OVERVIEW: This funder's philosophy is that early childhood education now represents preventive measures to better ensure educational success from elementary school through college. Heising-Simons limits direct services funding to its home area of northern California, but it seeks to affect the research and policy dialogue on a state and national scale.
IP TAKE: Research, evaluation, and policy advocacy on early childhood education are the avenues by which nonprofits and institutions of higher education can gain the support of this funder. Unsolicited proposals are not accepted, but organizations that do gain this funder's support stand the chance of repeat grants
KEY INFO: The Heising-Simons Foundation sees early childhood instruction as the education equivalent of preventive medicine. Want children with sufficient preparation for STEM careers? Make sure they receive early math instruction in grades K-3. Want college-ready kids? Make sure they're kindergarten-ready.
Prevention, rather than intervention, is the theme here. This funder believes prevention best occurs by focusing on the formative years from birth through age eight.
Heising-Simons is a young foundation, established in 2007 by the husband-and-wife team of Mark Heising and Liz Simons, who serve as trustees. It is headquartered in Los Altos Hills, California.
The foundation's early childhood education grantmaking has three primary interests: transition to kindergarten, early math, and family engagement, as well as a general "other interests" category. Activities funded within the foundation's areas of interest include research and evaluation, policy development, advocacy, teacher preparation and development, and direct services. Funding for direct services, however, occurs within geographic limits. An organization must serve Santa Clara or San Mateo county to receive such funding. Organizations across the state and nation can apply for funding for other activities, such as research, evaluation, and policy advocacy.
Liz Simons writes that the foundation is interested in research-based solutions in education and in other areas it funds, including science, the environment, and public policy. A look at its past grants indicates that Heising-Simons funds projects related to the development of early childhood curriculum, implementation of ECE initiatives, professional development for K-3 teachers, and evaluation of various efforts. Early education grants in recent years have ranged from $10,000 to nearly $3,500,000 in size.
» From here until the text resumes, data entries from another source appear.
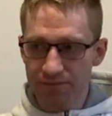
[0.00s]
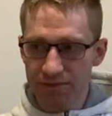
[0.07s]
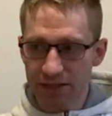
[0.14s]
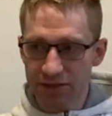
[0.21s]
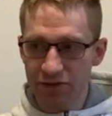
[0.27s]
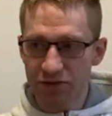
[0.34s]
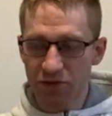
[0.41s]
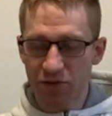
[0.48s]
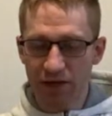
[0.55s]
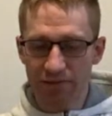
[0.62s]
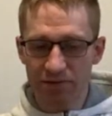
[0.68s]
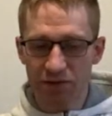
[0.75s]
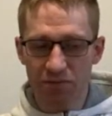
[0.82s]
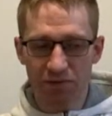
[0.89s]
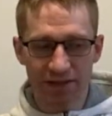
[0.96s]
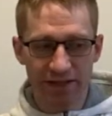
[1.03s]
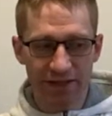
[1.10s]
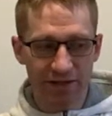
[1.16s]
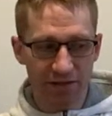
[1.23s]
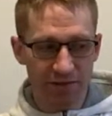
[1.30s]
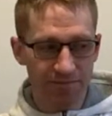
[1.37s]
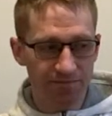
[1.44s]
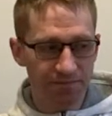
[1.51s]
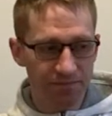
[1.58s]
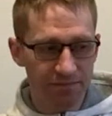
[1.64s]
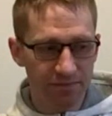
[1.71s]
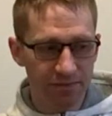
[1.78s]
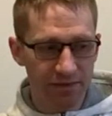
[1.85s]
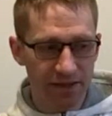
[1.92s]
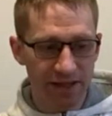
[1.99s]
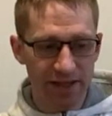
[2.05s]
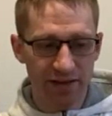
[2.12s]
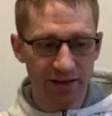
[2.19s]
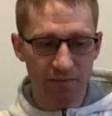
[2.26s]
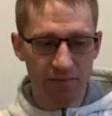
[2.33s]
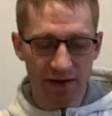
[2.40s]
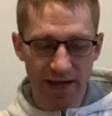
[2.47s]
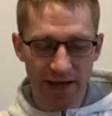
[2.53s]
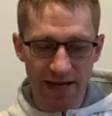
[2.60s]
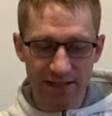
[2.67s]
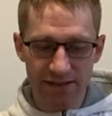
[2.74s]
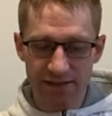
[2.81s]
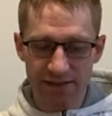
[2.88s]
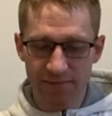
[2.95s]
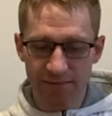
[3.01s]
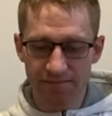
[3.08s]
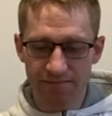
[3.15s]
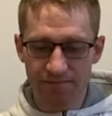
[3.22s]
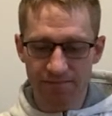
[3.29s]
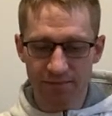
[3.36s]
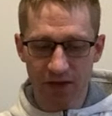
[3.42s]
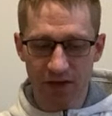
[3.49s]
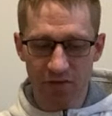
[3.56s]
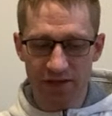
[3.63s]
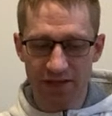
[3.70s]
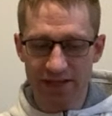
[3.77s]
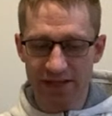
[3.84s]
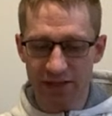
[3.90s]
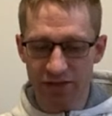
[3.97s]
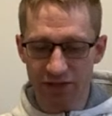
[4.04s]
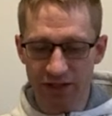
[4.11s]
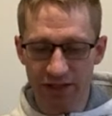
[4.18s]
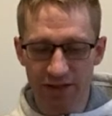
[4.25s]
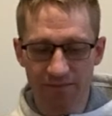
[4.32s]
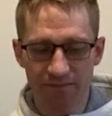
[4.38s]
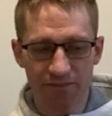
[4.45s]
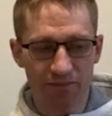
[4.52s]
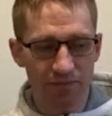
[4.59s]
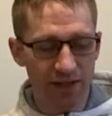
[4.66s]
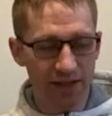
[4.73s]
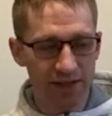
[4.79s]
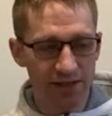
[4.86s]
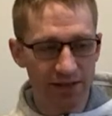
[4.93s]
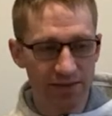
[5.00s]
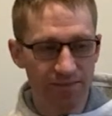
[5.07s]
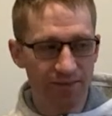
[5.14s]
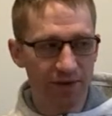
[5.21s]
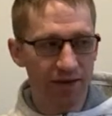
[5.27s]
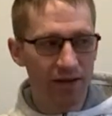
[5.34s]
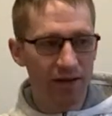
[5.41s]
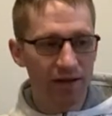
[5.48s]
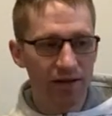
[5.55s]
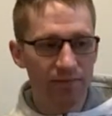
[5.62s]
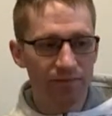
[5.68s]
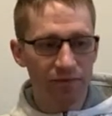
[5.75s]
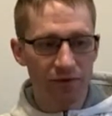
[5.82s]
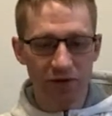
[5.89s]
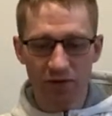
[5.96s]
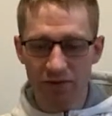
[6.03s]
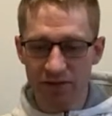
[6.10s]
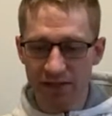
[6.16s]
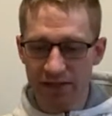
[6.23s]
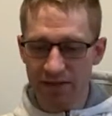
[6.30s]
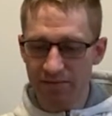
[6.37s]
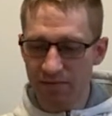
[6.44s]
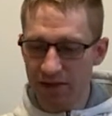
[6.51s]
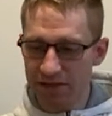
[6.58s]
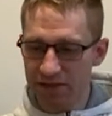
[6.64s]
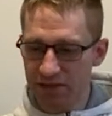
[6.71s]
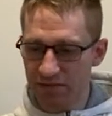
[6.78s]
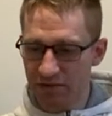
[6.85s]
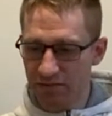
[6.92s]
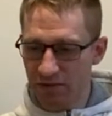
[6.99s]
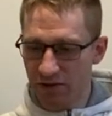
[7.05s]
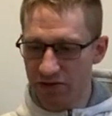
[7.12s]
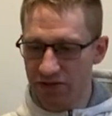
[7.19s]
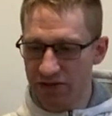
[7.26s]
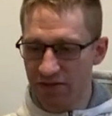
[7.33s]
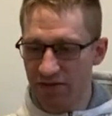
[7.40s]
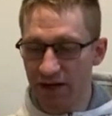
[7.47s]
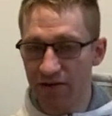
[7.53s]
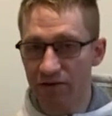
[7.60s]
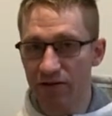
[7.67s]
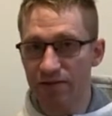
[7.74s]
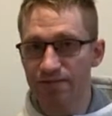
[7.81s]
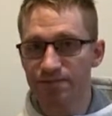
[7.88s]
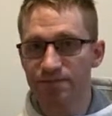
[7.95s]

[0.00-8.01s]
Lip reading: It's also why I'm so particular in the brands of tea I drink, because you don't need much of a margin of error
A sampling of recent grants, which can be searched in the foundation's database, have included:
- Early Math: approximately $700,000 for the Education Development Center, Inc., "to investigate whether the addition of a family engagement component to an existing preschool mathematics intervention for low-income children will enhance children’s math learning outcomes"
- Early Math: more than $6.5 million total in multiple grants over recent years to the Robin Hood Foundation for the development, evaluation, and implementation of a Pre-K "math-focused intervention and professional development program," as well as the "implementation and evaluation of a kindergarden extracurricular math program to secure learning gains" from the original program
- Family Engagement: $200,000 to support the "national early learning program" of the MomsRising Fund
- Transition to Kindergarten: approximately $2.3 million for the American Institutes for Research in the Behavioral Sciences, supporting "the second year of a three-year evaluation of California’s transitional kindergarten program"
- Other Interests: $1 million for the Center for the Next Generation, supporting the "Too Small to Fail early childhood public education campaign"
Children's successful transition is a foundation priority, reflected in its support for Stretch to Kindergarten, a spring-summer program of the Family Engagement Institute at Foothill College in Los Altos Hills that helps children without preschool exposure get ready for kindergarten.
Heising-Simons occasionally has a limited number of grants available for projects that address new interests of the foundation or that support college enrollment efforts by immigrant and disadvantaged youth. As with other education grants, however, direct service funding is limited to Santa Clara and San Mateo counties in California, while research, evaluation, and policy initiative funding is available more broadly. The foundation also offers support for organizations that are of personal interest or significance to individual board members, though these are limited to the counties of San Francisco, Santa Clara and San Mateo.
Heising-Simons does not accept unsolicited proposals or formal letters of inquiry, which can be a large barrier for new nonprofits or organizations that have not been funded in the past by the foundation. However, the funder's door is open to general inquiries and introductions.